Me volví sonriente hacia mi madre, pero su serio semblante me indicó que algo no marchaba bien. Como respuesta a mis pensamientos, un sonido atronador me hizo caer sentada, y entonces todos comenzaron a moverse. La balsa giraba, pero no hacia tierra firme como yo había esperado, sino en dirección contraria. Hacia la soledad del mar, otra vez. Traté de protestar, pero la mirada de mi progenitora me lo impidió de nuevo. Tampoco hizo falta, porque las exclamaciones de las personas que me acompañaban lo hicieron por mí. Avanzábamos.
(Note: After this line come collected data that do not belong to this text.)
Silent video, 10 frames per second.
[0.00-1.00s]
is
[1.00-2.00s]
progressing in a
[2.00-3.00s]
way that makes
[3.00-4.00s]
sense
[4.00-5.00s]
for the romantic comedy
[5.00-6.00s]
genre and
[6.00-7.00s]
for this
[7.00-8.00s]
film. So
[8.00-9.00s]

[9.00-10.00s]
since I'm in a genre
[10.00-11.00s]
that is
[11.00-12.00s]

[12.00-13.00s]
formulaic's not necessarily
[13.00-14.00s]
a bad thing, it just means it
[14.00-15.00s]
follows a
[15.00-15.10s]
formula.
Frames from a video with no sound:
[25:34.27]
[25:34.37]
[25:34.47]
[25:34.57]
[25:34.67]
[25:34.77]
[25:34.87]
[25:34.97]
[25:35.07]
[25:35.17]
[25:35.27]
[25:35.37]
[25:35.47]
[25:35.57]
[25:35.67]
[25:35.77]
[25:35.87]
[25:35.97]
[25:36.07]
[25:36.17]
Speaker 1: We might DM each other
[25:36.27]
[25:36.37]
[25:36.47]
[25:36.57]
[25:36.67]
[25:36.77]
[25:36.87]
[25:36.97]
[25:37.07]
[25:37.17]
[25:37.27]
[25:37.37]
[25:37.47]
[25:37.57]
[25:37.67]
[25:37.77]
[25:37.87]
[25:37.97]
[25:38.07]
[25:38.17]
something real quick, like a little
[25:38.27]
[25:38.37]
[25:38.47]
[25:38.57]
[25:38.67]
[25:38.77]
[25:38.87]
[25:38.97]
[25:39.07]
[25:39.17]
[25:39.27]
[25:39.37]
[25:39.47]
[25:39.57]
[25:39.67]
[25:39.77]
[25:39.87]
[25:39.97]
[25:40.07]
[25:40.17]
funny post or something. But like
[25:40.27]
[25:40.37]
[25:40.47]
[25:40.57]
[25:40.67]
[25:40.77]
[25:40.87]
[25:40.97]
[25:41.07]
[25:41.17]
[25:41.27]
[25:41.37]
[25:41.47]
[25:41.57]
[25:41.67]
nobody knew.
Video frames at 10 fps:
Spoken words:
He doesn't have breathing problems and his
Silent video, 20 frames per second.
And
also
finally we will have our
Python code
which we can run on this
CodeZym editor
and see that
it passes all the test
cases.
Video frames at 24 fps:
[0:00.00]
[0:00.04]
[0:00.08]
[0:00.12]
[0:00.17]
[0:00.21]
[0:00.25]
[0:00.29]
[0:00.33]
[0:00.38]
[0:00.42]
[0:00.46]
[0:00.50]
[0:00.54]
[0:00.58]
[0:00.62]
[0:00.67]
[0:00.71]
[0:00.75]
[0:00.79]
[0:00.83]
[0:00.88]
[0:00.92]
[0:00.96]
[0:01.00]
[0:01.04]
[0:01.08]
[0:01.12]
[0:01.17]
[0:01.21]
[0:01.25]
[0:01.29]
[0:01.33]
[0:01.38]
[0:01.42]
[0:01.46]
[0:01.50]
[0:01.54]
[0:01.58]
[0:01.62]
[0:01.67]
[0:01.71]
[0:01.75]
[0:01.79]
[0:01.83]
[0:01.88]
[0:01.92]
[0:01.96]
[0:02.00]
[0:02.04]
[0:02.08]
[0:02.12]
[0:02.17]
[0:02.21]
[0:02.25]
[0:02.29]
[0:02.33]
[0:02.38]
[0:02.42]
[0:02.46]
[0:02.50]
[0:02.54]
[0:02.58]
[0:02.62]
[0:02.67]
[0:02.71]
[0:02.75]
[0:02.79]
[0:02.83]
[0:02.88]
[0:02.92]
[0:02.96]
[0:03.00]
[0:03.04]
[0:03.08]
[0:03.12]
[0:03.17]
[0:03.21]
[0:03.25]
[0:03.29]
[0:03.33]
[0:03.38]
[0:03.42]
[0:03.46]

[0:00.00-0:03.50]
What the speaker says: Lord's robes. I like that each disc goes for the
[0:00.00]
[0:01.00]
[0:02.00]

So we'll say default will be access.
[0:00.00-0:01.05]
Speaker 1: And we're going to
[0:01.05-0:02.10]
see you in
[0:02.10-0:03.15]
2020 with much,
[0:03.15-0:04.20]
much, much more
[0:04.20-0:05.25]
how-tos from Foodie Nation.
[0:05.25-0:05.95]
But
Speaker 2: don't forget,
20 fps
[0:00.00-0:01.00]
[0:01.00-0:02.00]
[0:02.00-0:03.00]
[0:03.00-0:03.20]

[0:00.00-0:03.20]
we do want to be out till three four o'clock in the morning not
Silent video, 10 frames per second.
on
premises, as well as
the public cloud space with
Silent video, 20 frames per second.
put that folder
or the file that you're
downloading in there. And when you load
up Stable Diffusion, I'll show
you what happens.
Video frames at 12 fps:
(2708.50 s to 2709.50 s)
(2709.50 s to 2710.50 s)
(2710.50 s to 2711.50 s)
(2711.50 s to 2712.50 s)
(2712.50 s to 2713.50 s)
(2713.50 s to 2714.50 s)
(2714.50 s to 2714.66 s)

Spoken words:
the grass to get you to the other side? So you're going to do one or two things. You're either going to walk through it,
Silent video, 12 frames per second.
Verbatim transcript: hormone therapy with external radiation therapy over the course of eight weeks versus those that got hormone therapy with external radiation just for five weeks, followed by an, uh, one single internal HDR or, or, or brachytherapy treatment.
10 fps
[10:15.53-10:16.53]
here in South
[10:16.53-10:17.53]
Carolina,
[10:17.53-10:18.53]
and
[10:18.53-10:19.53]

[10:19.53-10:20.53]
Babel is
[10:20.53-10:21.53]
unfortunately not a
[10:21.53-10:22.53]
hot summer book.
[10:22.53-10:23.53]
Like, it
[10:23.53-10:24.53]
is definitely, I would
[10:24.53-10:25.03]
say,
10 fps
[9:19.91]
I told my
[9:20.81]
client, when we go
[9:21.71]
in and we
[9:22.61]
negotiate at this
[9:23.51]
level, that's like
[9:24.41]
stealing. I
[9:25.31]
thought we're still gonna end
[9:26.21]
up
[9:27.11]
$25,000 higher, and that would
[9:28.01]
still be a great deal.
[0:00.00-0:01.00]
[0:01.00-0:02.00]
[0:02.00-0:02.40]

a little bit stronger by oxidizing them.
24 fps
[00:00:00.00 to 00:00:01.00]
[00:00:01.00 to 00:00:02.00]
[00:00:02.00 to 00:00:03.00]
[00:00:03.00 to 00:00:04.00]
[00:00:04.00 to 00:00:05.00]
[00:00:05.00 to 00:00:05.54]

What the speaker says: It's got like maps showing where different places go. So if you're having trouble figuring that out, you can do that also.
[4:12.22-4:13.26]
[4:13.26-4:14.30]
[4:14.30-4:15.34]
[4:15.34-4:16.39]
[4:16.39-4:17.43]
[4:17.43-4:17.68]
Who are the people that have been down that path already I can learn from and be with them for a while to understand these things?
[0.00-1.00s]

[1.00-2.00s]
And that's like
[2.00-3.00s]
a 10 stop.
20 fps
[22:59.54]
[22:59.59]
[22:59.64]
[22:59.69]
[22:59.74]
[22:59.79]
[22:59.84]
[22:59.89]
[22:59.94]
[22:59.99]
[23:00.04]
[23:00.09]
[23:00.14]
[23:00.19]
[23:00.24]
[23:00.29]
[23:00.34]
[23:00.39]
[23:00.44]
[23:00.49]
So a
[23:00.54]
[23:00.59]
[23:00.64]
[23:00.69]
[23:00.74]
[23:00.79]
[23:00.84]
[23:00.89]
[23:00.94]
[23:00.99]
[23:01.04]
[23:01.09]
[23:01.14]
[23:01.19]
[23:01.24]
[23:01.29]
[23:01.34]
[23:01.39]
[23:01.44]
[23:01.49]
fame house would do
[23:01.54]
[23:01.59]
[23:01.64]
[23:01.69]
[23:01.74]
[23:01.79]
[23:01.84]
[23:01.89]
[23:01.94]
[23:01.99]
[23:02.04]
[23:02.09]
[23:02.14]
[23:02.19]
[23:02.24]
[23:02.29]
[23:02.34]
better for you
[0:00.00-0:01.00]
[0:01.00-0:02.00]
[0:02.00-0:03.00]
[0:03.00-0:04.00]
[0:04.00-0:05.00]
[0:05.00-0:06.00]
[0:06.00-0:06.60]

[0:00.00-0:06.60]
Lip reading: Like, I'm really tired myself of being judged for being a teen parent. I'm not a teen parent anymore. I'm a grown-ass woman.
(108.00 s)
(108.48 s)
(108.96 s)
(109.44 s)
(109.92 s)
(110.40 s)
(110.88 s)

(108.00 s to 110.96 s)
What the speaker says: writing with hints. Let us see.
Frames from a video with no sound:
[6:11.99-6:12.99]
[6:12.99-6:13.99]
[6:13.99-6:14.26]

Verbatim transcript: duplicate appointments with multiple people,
No mar adentro como pretendían todos; avanzábamos hacia suelo firme. Una leve sacudida me hizo entender que habíamos llegado. Todos bajaron de la balsa y yo hice lo mismo, pero deseé no haberlo hecho. Unos hombres de tez extrañamente pálida nos apuntaban con unos armatostes negros que, a pesar de no saber qué eran, me hicieron quedarme quieta. De uno de ellos salió otra vez ese sonido, el mismo de antes, pero me las arreglé para mantenerme en pie esta vez. Los hombres se acercaron y hablaron en una lengua extraña. Algunos debieron entender lo que dijeron, porque cuatro personas abandonaron el grupo y trataron de huir. No llegaron muy lejos, ya que ese estruendo volvió a hacer acto de presencia y los cuatro se desplomaron en el suelo. Los hombres blancos se acercaron a nosotros y nos condujeron hasta un extraño aparato parecido a un pájaro, pero debía de estar estropeado, ya que tenía las alas inmóviles y un extraño ruido provenía de él. Nos subieron a todos y, en cuanto me senté, noté como si tiraran de mí hacia abajo, se me cortó la respiración, y los oídos me comenzaron a doler terriblemente. Me acurruqué en el asiento, y me consolé a mí misma diciéndome que nos llevaban a lo que sería nuestro nuevo hogar. Solo supe cuán equivocada estaba cuando las puertas de la avioneta (un nombre un tanto peculiar para un pájaro) se abrieron y el paisaje me resultó dolorosamente familiar. Nos volvimos todos a una hacia la avioneta, pero esta ya se había marchado. Esbocé una amarga sonrisa; en casa de nuevo.